Try it: Without the pictures, output all of the data exactly.

[Saved entries]
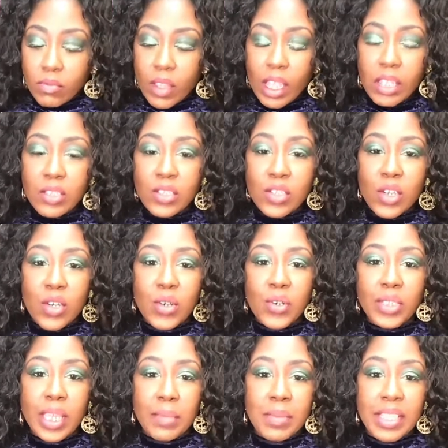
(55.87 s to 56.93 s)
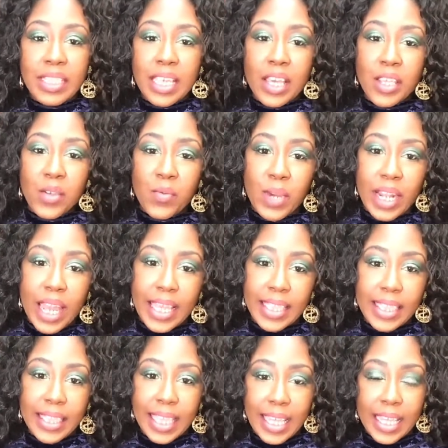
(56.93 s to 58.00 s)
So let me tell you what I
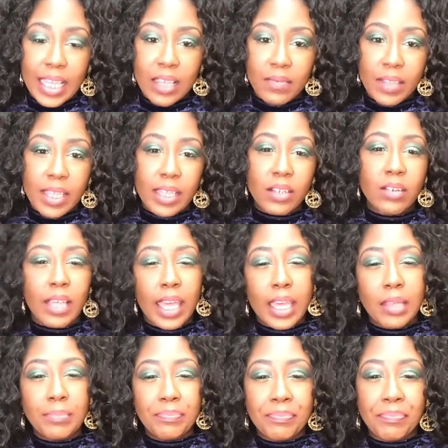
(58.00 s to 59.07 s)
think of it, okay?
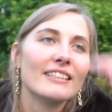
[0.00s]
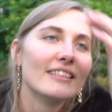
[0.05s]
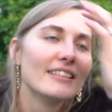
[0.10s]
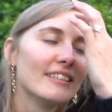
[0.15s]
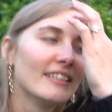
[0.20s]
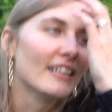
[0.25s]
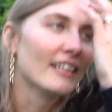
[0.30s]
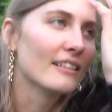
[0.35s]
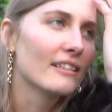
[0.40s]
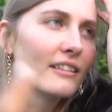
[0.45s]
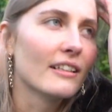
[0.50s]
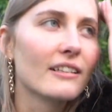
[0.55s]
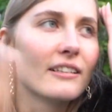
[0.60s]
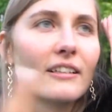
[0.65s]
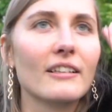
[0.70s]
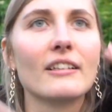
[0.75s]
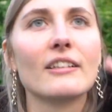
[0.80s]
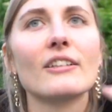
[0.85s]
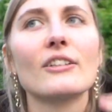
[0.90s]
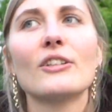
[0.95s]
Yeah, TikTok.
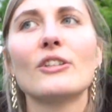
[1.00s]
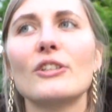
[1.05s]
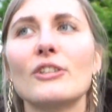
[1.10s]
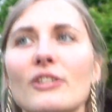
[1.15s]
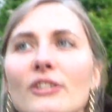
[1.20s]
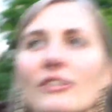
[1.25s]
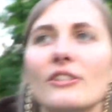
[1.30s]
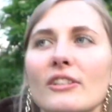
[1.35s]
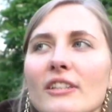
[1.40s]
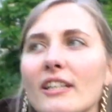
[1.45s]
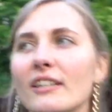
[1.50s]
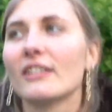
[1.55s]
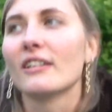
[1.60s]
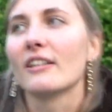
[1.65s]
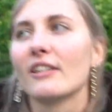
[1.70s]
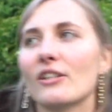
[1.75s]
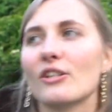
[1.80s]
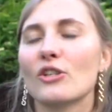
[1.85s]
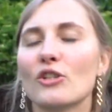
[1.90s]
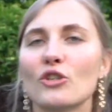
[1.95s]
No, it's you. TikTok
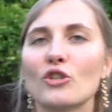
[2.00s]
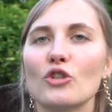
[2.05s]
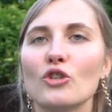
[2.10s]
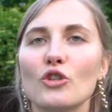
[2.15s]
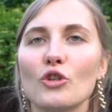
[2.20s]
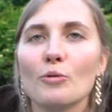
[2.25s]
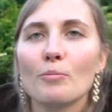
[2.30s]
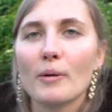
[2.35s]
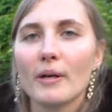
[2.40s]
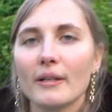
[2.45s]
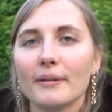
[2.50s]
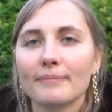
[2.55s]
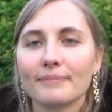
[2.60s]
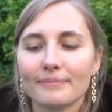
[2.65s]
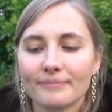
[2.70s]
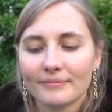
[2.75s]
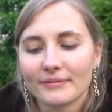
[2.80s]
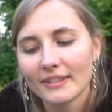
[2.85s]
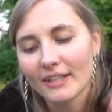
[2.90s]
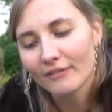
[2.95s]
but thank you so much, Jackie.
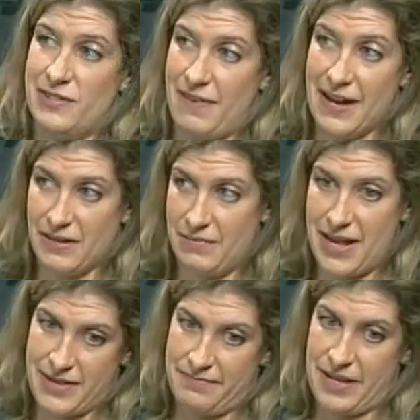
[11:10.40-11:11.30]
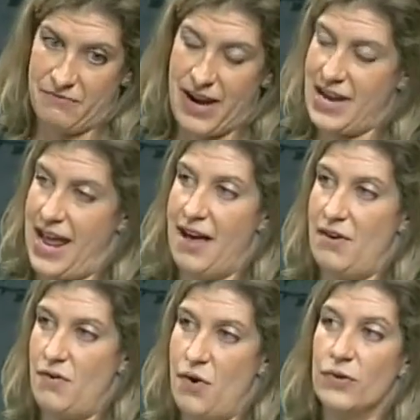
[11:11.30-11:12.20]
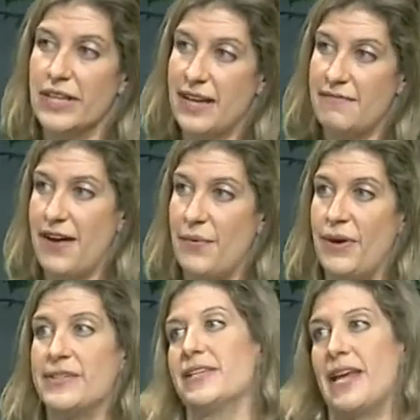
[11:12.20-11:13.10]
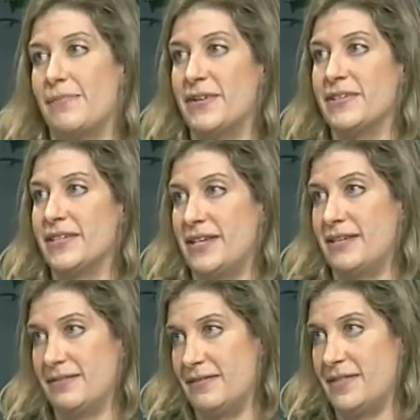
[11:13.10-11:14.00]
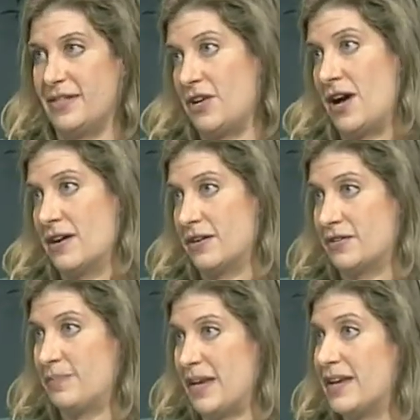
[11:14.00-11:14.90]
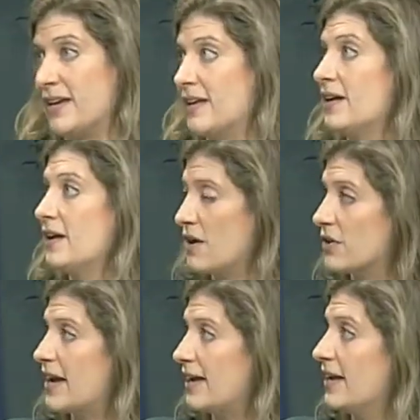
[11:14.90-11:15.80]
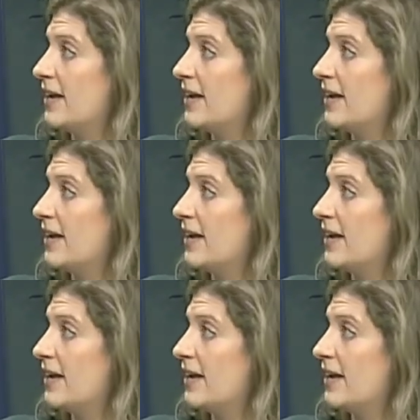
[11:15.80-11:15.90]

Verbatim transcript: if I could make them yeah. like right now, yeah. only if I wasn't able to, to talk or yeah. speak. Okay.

Response:
(55.87 s to 56.93 s)
(56.93 s to 58.00 s)
So let me tell you what I
(58.00 s to 59.07 s)
think of it, okay?
[0.00s]
[0.05s]
[0.10s]
[0.15s]
[0.20s]
[0.25s]
[0.30s]
[0.35s]
[0.40s]
[0.45s]
[0.50s]
[0.55s]
[0.60s]
[0.65s]
[0.70s]
[0.75s]
[0.80s]
[0.85s]
[0.90s]
[0.95s]
Yeah, TikTok.
[1.00s]
[1.05s]
[1.10s]
[1.15s]
[1.20s]
[1.25s]
[1.30s]
[1.35s]
[1.40s]
[1.45s]
[1.50s]
[1.55s]
[1.60s]
[1.65s]
[1.70s]
[1.75s]
[1.80s]
[1.85s]
[1.90s]
[1.95s]
No, it's you. TikTok
[2.00s]
[2.05s]
[2.10s]
[2.15s]
[2.20s]
[2.25s]
[2.30s]
[2.35s]
[2.40s]
[2.45s]
[2.50s]
[2.55s]
[2.60s]
[2.65s]
[2.70s]
[2.75s]
[2.80s]
[2.85s]
[2.90s]
[2.95s]
but thank you so much, Jackie.
[11:10.40-11:11.30]
[11:11.30-11:12.20]
[11:12.20-11:13.10]
[11:13.10-11:14.00]
[11:14.00-11:14.90]
[11:14.90-11:15.80]
[11:15.80-11:15.90]

Verbatim transcript: if I could make them yeah. like right now, yeah. only if I wasn't able to, to talk or yeah. speak. Okay.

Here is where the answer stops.